* _What to do_:
Retype the opening lines of the data exactly, stopping after the line that contains "[0:06.30-0:07.10]". Skip every picture.

START Extracted information

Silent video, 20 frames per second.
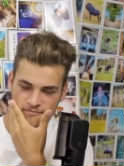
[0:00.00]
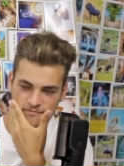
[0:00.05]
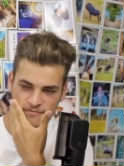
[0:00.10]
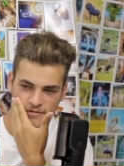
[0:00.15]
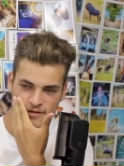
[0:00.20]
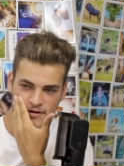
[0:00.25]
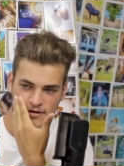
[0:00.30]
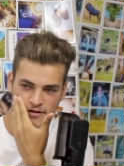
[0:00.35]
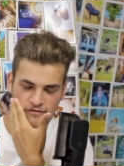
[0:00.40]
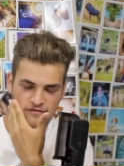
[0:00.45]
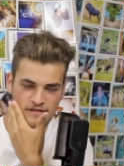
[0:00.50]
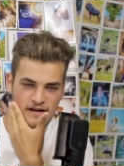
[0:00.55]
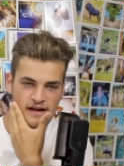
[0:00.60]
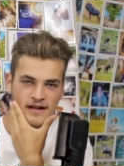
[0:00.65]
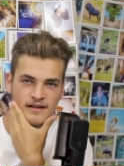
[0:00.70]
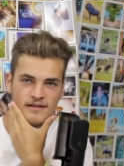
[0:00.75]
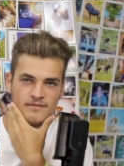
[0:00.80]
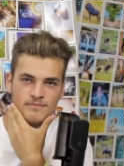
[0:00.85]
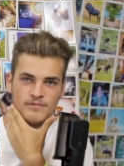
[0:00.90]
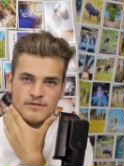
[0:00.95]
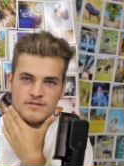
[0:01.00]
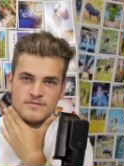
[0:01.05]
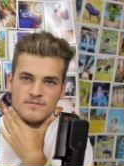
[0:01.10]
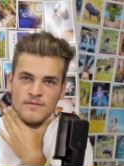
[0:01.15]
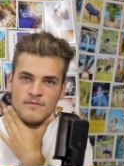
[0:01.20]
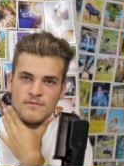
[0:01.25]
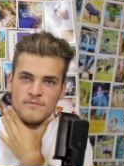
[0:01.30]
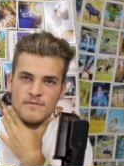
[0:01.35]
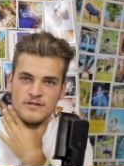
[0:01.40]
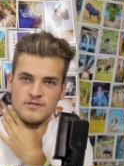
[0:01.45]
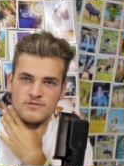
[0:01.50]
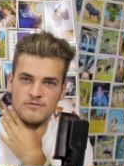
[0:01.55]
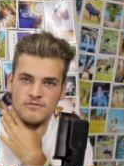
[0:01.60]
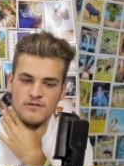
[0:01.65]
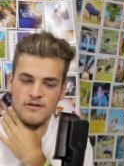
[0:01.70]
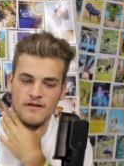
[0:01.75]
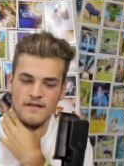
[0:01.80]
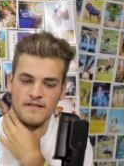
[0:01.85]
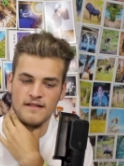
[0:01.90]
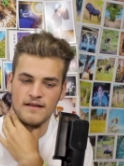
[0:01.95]
Not a fan, but do you remember Mitchell
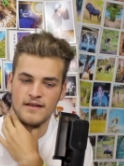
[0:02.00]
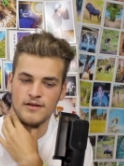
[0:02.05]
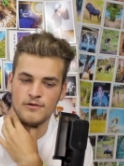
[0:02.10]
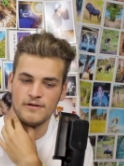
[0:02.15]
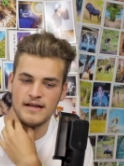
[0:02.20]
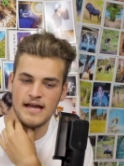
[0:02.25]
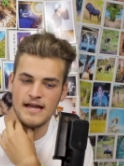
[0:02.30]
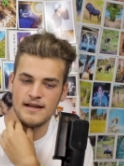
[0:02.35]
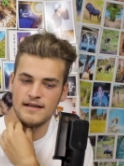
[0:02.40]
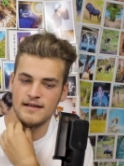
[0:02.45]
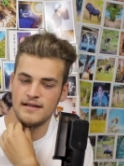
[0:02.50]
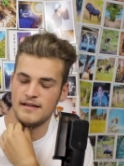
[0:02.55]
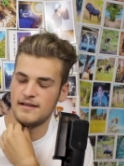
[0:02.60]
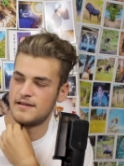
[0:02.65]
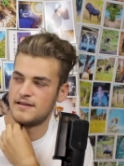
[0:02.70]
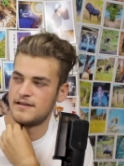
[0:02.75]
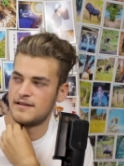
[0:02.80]
got us to Kilkenny?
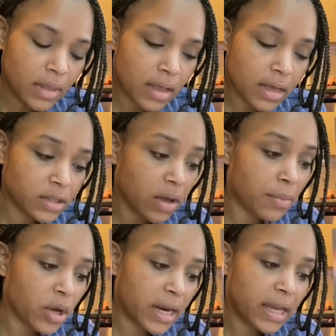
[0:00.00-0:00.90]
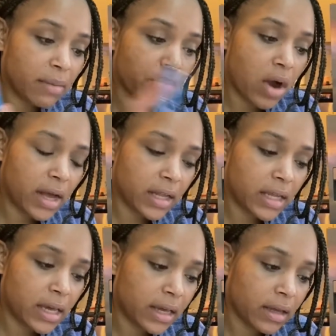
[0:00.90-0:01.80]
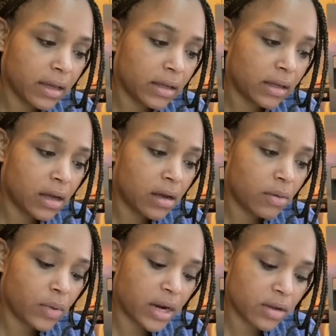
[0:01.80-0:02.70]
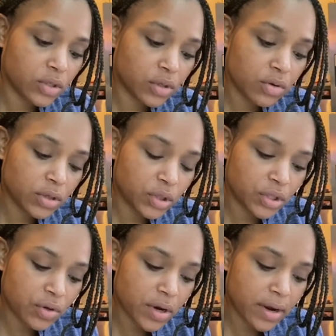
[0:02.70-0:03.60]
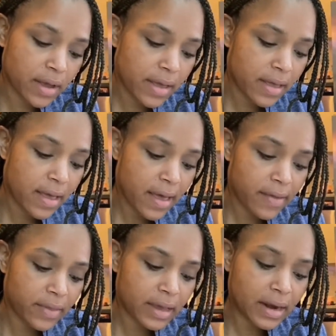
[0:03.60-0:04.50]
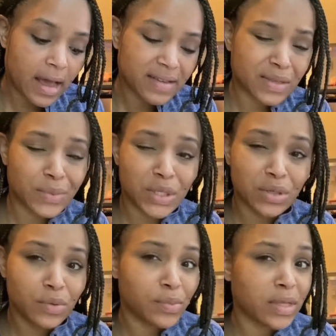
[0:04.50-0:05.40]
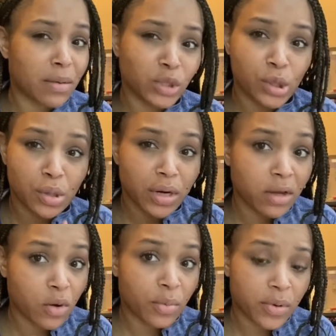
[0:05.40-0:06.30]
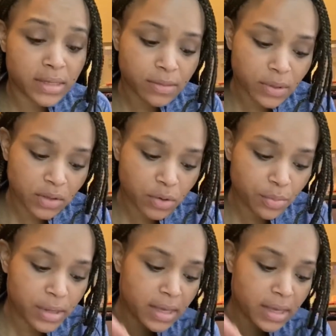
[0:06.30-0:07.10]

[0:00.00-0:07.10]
So I'm gonna get broccoli when I go to the grocery store. And then I have some soup, so I'm just gonna incorporate some soup.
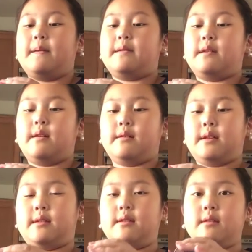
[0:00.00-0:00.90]
So
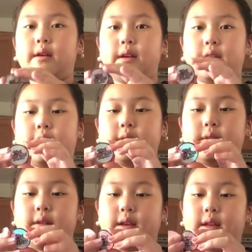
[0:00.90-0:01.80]
this is right here,
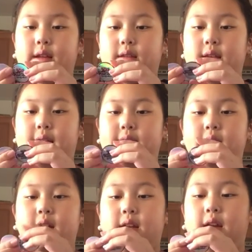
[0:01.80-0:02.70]
and it says,
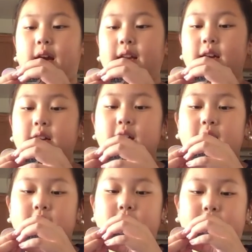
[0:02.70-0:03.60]
"Na na
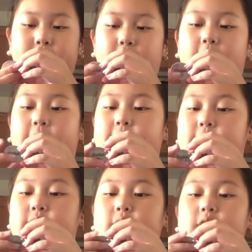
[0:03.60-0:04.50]
na
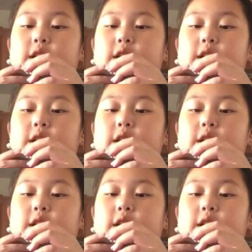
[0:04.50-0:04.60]
surprise,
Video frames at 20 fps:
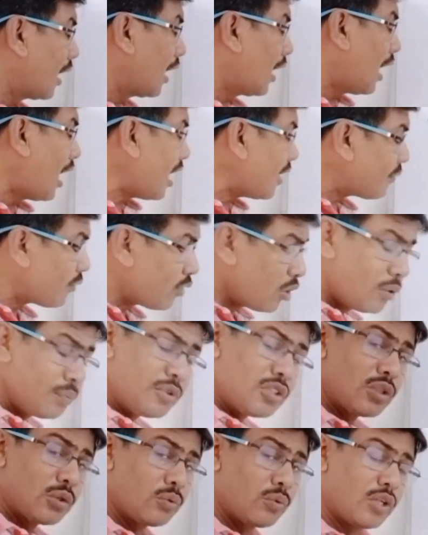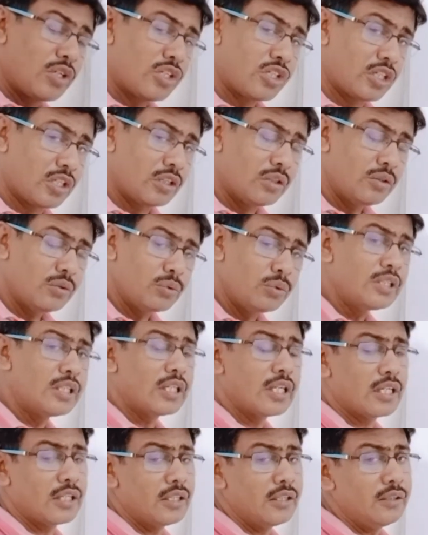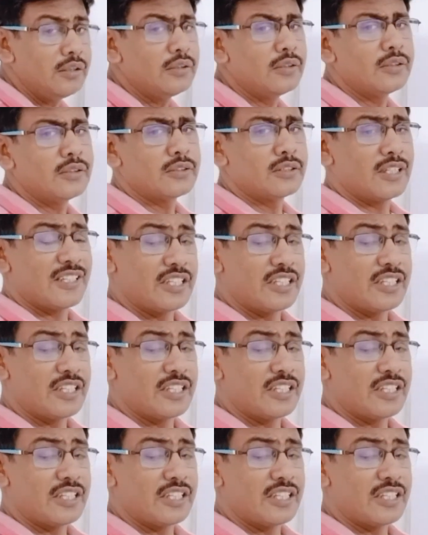And from this equation, we can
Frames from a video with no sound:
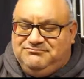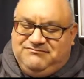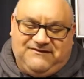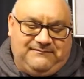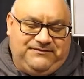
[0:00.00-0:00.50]

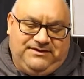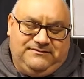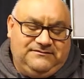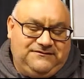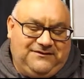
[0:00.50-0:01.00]
something.
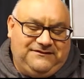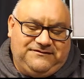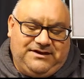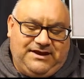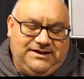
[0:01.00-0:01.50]
So I said,
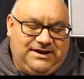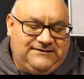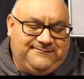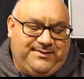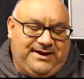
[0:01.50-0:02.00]
hey, can I
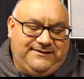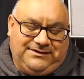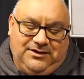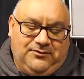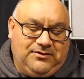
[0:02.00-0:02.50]
just buy the
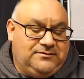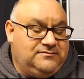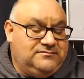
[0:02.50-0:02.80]
lower?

END Extracted information

* _Result_:
Silent video, 20 frames per second.
[0:00.00]
[0:00.05]
[0:00.10]
[0:00.15]
[0:00.20]
[0:00.25]
[0:00.30]
[0:00.35]
[0:00.40]
[0:00.45]
[0:00.50]
[0:00.55]
[0:00.60]
[0:00.65]
[0:00.70]
[0:00.75]
[0:00.80]
[0:00.85]
[0:00.90]
[0:00.95]
[0:01.00]
[0:01.05]
[0:01.10]
[0:01.15]
[0:01.20]
[0:01.25]
[0:01.30]
[0:01.35]
[0:01.40]
[0:01.45]
[0:01.50]
[0:01.55]
[0:01.60]
[0:01.65]
[0:01.70]
[0:01.75]
[0:01.80]
[0:01.85]
[0:01.90]
[0:01.95]
Not a fan, but do you remember Mitchell
[0:02.00]
[0:02.05]
[0:02.10]
[0:02.15]
[0:02.20]
[0:02.25]
[0:02.30]
[0:02.35]
[0:02.40]
[0:02.45]
[0:02.50]
[0:02.55]
[0:02.60]
[0:02.65]
[0:02.70]
[0:02.75]
[0:02.80]
got us to Kilkenny?
[0:00.00-0:00.90]
[0:00.90-0:01.80]
[0:01.80-0:02.70]
[0:02.70-0:03.60]
[0:03.60-0:04.50]
[0:04.50-0:05.40]
[0:05.40-0:06.30]
[0:06.30-0:07.10]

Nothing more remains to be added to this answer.